The only reason she rang was so OPs dw would say go!!

Annechristmas · 31/03/2018 23:23

YANBU Your MIL was being manipulative by phoning your DW to tell her she'd been invited elsewhere knowing that she'd be told to accept the other offer. If she had no intention of going elsewhere she wouldn't have mentioned it and would have come to your house as arranged.

Outnotdown · 31/03/2018 23:29

Yanbu 🌼

jamesk0001 · 01/04/2018 16:24

Oh karma came calling! MIL was unwell this AM and could go on the trip with SIL to see grandson & new girlfriend.

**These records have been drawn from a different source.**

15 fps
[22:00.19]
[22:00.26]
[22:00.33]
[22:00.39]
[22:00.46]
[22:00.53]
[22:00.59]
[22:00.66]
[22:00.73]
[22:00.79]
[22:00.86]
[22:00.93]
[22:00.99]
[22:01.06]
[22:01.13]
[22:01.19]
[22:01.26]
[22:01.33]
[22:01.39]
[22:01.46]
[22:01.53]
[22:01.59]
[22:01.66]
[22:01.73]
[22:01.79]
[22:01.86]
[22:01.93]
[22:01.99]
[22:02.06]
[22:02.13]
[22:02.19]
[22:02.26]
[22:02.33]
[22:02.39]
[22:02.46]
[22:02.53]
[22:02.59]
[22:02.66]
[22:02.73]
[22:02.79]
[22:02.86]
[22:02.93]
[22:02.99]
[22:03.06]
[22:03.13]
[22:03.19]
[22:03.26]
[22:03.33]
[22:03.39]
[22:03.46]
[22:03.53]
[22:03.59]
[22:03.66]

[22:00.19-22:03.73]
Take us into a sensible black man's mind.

Calls us and left a message on the answerphone to see if we are still free which I just picked up as I took DW out for a nice lunch instead.

OP posts:
DeegeeDee · 01/04/2018 16:29

Karma indeed. To you both Flowers

CuriousaboutSamphire · 01/04/2018 16:31

OK... just this once. Enjoy that smug feeling Smile

I hope you and your DW had a lovely lunch!

lalalalee · 01/04/2018 16:32

This reply has been deleted

Message deleted by MNHQ. Here's a link to our Talk Guidelines.

Cornishclio · 01/04/2018 16:34

I think you are right to be annoyed for your DW. If your MIL had already received an invite to yours she should just have told your SIL she was already busy and not said anything to your DW. Good on you for taking your DW out for lunch instead and am chuckling your MIL missed out on both trips. Karma wins on this occasion.

FuzzyCustard · 01/04/2018 16:35

"old biddy"? Unacceptable phrase.

jamesk0001 · 01/04/2018 16:51

@lalalalee & fuzzycustard

Not at all. Biddy is a pet form for her name; Bridget!

OP posts:
FuzzyCustard · 01/04/2018 17:03

I disagree - "old biddy" is a general derogatory term. You haven't explained your usage of "old" (irrelevant) nor did you use a capital letter for "biddy", thus denoting her name.

I wouldn't be impressed if you referred to me as "old custard".

bananasandwicheseveryday · 01/04/2018 17:07

My MIL accepted an invitation to come to us for Christmas dinner one year. And told DH that if any of his siblings invited her to theirs, she'd go to them instead. He immediately rescinded our invitation and she has never been invited since. All fine, except now one of her favourite dcs lives abroad and the others invite her less and less and she's already begun to drop hints about this year. I've suddenly gone deaf.
Your MIL was out of order. I hope your DW enjoyed her lunch.

sirlee66 · 01/04/2018 17:09

Rude MIL! Glad karma sorted that one out.

How rude to accept an invitation and then take a better offer when it comes along.

notacooldad · 01/04/2018 17:13

Not at all. Biddy is a pet form for her name; Bridget!
How convenient for you.

lazyarse123 · 01/04/2018 17:15

Yanbu it was lovely of you to take your wife out to lunch. For all those saying mil can't win don't forget it is ops wife's mum and it is ops wife who is upset so not a mil bashing thread, just a nasty old biddy.

Genderwitched · 01/04/2018 17:22

Passive aggressive behaviour from the MIL. Those who can't see anything wrong in it are probably MIL's from hell themselves.